Warner Brothers has launched a new service that sounds fantastic on paper but turns out to be useless in practice. On DVD2Blu.com, for a low price, you can trade up your old DVD for the Blu-ray equivalent. Sounds good, right? Except you're limited to only 55 barebones releases to select from, and you have to pay additional shipping and tax to get it delivered to you in 5 weeks. It adds up to not being worth the effort.
A standard order of one title will set you back $7.95 + $4.95 in shipping, for a total of $12.90. Some of the newer/biger releases (Body of Lies, Speed Racer, Superman Returns) are $9.95 a piece, for a total of $14.90. Not including tax, depending on where you are. The website says that you get free shipping if your order is more than $25, but that number is obviously a con, since in order to pass $25, you'd have to trade in at least 4 DVDs for a total of $31.80.
The reason why this trading deal is useless is that you can actually buy the same Blu-rays for less—without having to mail in your DVD or wait 4-5 weeks' worth of processing. Here are just a sample of what we've discovered on Amazon as of writing:
Cheaper
American History X - $9.99
A Clockwork Orange - $9.99
2001: A Space Odyssey - $9.49
Blazing Saddles - $8.99
The Searchers - $7.99
The Aviator - $9.99
Beetlejuice - $10.49
Michael Clayton - $9.99
Training Day - $10.99
Dark City (Director's Cut) - $9.99
Less than a dime more
Speed Racer - $14.99
10,000 B.C. - $14.99
Any Given Sunday (Director's Cut) - $14.99
Well, you get the picture. For some of them, you'd be able to trade up an edition. Full Metal Jacket, for example, by trading the old DVD copy you would get the new remastered Deluxe Edition Blu-ray. Of course, once again, it's only $10.99 on Amazon, so that's still cheaper than trading it in.
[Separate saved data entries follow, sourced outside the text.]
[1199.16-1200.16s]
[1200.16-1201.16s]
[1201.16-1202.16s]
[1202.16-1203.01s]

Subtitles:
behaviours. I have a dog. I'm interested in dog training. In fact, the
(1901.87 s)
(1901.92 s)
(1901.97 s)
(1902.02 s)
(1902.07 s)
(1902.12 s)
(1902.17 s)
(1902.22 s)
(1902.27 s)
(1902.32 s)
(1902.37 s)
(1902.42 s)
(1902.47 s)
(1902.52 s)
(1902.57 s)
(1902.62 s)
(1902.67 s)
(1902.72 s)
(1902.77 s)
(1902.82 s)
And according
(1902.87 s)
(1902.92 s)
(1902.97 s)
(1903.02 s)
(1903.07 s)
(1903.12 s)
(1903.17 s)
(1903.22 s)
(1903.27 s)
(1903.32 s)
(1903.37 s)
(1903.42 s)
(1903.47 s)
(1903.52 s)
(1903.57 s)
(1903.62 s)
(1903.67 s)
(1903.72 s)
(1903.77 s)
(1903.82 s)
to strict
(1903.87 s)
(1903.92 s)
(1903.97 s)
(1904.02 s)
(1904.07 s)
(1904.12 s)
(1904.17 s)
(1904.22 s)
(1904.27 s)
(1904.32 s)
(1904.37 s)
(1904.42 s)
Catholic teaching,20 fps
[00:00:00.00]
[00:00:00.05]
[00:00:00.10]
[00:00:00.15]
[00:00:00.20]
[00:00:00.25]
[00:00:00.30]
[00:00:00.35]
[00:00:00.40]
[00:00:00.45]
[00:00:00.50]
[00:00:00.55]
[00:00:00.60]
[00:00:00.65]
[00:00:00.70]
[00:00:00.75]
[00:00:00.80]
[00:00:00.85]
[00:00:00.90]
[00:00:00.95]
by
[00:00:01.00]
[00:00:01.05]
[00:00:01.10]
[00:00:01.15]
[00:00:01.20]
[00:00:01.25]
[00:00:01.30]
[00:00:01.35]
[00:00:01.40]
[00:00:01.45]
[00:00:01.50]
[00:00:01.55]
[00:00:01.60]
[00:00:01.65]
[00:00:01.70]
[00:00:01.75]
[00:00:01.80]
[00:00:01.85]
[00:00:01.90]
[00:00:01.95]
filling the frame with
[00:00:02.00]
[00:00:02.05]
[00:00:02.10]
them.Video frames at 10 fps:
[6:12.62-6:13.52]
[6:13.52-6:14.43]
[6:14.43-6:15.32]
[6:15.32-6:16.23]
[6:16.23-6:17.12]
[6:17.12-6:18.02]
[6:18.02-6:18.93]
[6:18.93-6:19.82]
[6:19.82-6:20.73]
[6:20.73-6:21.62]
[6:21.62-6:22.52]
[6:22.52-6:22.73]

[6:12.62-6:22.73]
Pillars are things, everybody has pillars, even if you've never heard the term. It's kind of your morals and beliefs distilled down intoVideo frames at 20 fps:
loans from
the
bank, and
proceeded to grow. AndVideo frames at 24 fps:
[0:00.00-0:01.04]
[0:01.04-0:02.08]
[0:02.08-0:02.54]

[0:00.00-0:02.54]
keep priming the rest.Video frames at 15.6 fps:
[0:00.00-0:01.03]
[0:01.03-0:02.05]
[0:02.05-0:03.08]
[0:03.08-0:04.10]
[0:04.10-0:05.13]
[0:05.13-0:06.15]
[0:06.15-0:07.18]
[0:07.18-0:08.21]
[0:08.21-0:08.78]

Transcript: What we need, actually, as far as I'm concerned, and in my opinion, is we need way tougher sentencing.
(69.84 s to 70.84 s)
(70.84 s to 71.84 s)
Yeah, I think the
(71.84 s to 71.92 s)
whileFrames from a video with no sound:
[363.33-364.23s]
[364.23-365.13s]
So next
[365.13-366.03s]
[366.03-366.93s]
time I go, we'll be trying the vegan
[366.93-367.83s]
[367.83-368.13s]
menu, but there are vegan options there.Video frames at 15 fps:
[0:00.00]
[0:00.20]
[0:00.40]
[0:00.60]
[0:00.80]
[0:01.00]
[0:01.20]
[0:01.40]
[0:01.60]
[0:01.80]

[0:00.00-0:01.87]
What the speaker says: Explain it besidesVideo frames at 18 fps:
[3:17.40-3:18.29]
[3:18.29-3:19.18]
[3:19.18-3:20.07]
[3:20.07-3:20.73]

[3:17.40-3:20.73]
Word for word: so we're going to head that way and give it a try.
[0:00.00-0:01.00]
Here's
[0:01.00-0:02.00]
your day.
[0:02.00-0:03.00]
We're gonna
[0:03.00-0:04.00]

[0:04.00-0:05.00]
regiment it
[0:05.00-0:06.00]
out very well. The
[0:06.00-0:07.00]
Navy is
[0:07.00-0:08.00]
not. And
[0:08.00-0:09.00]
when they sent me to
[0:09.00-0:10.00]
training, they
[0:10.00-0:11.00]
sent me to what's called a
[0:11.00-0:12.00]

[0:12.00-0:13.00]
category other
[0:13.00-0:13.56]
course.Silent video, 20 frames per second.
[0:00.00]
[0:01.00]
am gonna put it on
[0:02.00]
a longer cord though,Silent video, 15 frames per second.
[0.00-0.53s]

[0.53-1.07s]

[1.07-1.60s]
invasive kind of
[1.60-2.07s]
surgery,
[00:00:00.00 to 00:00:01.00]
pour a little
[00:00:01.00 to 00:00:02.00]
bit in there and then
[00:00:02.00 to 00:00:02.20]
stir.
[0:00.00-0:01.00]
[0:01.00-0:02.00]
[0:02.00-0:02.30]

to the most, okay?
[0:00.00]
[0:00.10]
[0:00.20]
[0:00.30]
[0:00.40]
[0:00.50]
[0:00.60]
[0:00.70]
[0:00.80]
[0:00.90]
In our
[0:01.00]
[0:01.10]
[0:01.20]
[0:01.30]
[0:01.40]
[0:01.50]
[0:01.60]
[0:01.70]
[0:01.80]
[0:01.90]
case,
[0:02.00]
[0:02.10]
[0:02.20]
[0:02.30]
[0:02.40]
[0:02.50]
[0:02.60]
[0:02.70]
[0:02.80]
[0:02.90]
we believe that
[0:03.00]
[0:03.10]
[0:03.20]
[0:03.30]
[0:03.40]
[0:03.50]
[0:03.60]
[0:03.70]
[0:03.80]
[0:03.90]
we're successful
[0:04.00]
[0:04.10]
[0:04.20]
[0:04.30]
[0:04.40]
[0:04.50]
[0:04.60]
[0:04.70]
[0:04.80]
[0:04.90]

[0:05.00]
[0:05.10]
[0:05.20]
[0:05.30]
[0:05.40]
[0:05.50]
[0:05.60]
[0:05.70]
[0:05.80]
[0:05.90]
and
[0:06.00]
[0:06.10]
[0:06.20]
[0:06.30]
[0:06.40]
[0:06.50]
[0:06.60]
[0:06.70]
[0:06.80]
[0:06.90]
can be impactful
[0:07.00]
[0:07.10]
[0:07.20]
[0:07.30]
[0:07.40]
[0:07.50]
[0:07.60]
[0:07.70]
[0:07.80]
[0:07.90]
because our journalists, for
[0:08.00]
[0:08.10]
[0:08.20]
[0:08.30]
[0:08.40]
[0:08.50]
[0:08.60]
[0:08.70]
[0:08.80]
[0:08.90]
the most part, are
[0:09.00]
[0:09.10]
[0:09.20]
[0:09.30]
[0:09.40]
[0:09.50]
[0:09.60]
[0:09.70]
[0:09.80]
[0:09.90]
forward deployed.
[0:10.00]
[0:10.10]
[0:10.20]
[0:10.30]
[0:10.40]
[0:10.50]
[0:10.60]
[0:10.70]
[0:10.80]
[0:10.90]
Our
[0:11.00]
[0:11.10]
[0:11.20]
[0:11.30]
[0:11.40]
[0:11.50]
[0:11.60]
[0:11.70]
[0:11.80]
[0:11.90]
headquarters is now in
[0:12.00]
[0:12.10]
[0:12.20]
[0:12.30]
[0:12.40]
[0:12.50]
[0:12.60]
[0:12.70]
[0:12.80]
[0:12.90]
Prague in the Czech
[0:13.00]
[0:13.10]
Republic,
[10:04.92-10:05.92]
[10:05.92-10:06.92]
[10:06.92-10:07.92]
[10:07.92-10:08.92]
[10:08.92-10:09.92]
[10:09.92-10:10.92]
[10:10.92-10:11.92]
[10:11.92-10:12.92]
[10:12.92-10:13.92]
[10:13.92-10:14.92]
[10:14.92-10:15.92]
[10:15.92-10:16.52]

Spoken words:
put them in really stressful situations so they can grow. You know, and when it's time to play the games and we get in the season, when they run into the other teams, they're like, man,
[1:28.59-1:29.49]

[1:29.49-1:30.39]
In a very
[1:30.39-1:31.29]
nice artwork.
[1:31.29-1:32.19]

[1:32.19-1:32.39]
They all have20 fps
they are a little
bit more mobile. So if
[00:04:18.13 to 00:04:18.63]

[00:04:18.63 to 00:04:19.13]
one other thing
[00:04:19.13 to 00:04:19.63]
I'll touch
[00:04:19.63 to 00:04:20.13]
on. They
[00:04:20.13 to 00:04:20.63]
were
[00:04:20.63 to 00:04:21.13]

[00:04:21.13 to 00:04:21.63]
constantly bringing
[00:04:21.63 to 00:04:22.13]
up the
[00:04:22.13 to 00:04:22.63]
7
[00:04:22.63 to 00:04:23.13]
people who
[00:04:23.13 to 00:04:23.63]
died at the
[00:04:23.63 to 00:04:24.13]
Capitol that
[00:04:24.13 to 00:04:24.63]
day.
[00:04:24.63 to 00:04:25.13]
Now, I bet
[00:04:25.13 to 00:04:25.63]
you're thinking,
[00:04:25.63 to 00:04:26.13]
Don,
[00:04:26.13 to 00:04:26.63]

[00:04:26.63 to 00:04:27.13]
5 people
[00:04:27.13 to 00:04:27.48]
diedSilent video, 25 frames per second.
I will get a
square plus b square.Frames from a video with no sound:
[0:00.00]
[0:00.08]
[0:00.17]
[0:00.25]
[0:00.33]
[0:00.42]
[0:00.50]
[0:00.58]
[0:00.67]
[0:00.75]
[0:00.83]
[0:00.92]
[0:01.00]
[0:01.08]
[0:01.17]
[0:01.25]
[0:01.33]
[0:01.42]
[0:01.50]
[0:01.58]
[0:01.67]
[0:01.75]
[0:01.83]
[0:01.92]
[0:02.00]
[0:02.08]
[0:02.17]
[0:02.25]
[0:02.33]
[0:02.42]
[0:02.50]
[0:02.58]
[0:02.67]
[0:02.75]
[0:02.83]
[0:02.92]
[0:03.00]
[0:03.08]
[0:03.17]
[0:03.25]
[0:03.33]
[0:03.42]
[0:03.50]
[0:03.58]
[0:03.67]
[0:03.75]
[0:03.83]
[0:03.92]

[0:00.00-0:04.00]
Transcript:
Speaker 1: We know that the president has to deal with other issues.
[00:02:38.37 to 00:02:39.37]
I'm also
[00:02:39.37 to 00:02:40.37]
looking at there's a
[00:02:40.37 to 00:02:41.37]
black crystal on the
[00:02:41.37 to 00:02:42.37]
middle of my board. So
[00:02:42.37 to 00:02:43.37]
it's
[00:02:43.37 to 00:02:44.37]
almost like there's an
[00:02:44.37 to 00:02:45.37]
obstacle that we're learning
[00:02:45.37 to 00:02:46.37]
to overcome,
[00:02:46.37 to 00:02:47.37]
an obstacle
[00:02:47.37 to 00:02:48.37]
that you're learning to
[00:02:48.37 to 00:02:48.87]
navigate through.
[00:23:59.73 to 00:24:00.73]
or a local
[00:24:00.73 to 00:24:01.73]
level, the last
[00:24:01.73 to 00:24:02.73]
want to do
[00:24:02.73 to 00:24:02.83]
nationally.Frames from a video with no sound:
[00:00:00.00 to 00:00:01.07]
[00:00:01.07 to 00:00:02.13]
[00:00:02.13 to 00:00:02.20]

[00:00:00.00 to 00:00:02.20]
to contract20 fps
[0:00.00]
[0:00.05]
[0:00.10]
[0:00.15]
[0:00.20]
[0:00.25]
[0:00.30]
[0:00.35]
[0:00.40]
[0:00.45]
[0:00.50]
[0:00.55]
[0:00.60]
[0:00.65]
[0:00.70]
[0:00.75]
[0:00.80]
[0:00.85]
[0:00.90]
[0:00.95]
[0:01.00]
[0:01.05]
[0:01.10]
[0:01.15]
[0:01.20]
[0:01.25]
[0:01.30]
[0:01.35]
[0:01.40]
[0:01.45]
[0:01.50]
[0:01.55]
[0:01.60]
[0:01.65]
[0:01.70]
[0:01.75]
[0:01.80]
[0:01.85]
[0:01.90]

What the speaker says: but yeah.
Why am I counting the shipping cost of DVD2Blu but not Amazon's? Because they're all eligible for Amazon's Free Super Saver Shipping—just combine them with any item you want—whereas with the trade, unless you own at least 4 of these titles on DVD, you'll most likely be paying that shipping fee.
It's not that WB is giving out a bum rap and the service has no value. In fact, a few sought after titles like Pan's Labyrinth is cheaper to trade. It's just that the trading prices are either of no value or too close to bother. I'd love for more studios to implement this kind of service and offer a wider variety of titles as we move towards abandoning yesterday's platform (WB's previous service that exchanges the obsolete HD-DVD for a Blu-ray copy, Red2Blu, exists for that reason), giving customers a tiny bit of incentive to finally switch to High-Definition—but it has to be a rewarding deal for the customer, too. The Criterion Collection, for one, offers the same but equally financially unconvincing service as DVD2Blu. Just an idea: how about a $1 exchange of a DVD for a Digital Copy? Save people the hassle of ripping/converting.
So, before you jump on this program, take a good look around first. Chances are you'll find that buying a new Blu-ray copy is a better option than trading your old DVDs. If not, then you know what to write Santa.